IBU World Cup Biathlon – November/December, 2022 (Kontiolahti, Finland)
Some locations are so remote that public transportation isn’t possible. Kontiolahti is one such place on Finalnd’s eastern border, yet Rakic thinks the municipality’s OC provides an example of how to approach the dilemma sustainably.
Winners of the inaugural OC award for sustainability excellence in 2022, organisers have utilised Hydrotreated Vegetable Oil (HVO) as a fuel alternative. HVO emits about 90% less emissions than normal diesel and can be used by most diesel operated motors.
HVO has also been used at Kontiolahti for transporting snow, preparing the tracks and front loaders. Rakic wants to explore using HVO to transport buses of spectators, but reiterates the fuel is a short-term solution until other options are available.
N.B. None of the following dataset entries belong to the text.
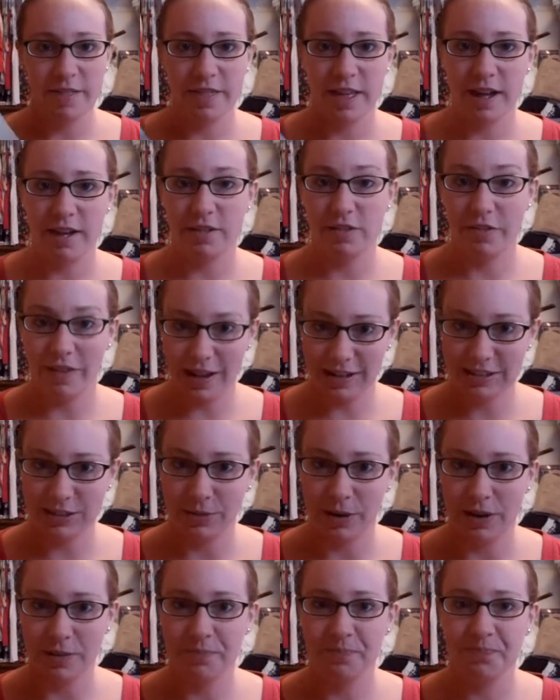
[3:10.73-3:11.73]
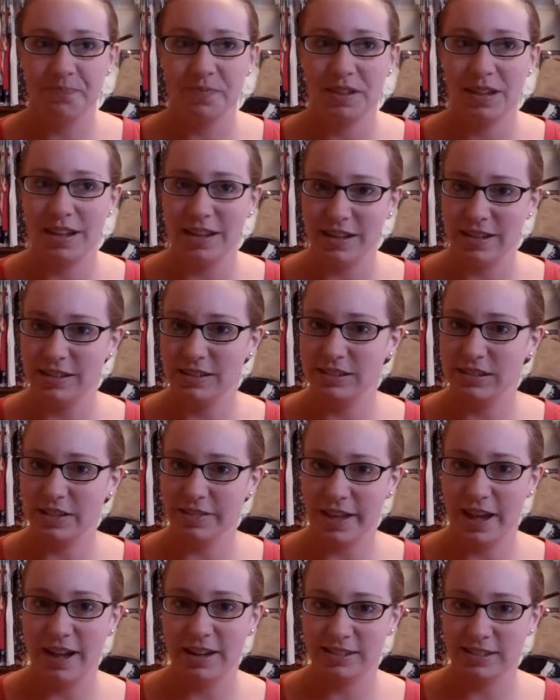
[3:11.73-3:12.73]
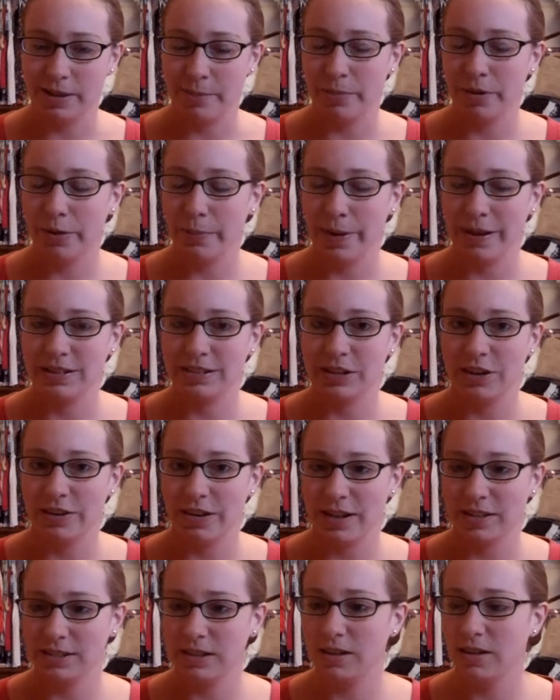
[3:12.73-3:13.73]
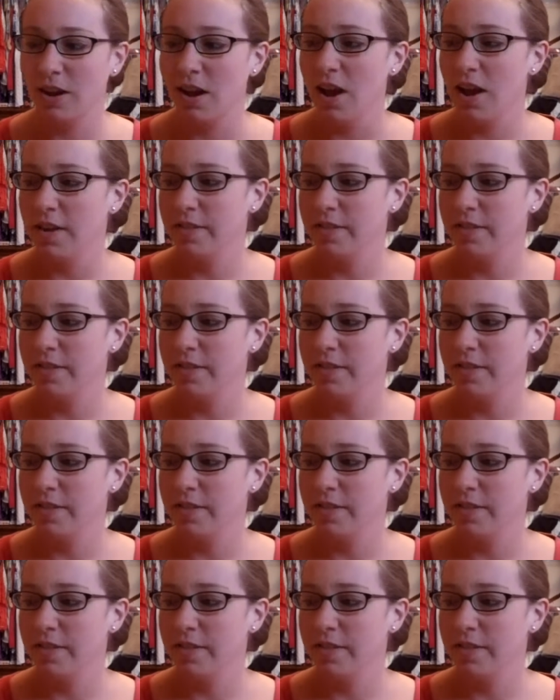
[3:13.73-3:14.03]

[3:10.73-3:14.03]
the last one is That Summer by Sarah Dessen.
HVO isn’t available everywhere, but the IBU will explore providing a common solution for the provision of HVO to all organising committees moving forwards.
IBU Organising Committee Award for Excellence in Sustainability
The IBU established the annual award in 2022 to promote both impactful and replicable sustainability and climate actions by IBU event hosts.
Following Kontiolahti as the inaugural winners, Oberhof won the award in 2023. The World Championship’s OC won €10,000 for the award, which will be put towards effective communication and local community sustainability projects.
Rakic mentions that the recognition provided by the award can also help OC’s sustainability motives. “Kontiolahti want to expand to further areas, so they need to partner with the local municipality to do that. And when they are awarded for their current work already, then it’s easier to have that discussion.” This is a crucial step to sustaining Kontiolahti as a biathlon venue.
“Any ski resort has 80% of their carbon emissions come from travel in and out. 20% are in the venue itself,” Rakic explains. “And that can only be solved in collaboration with public authorities.”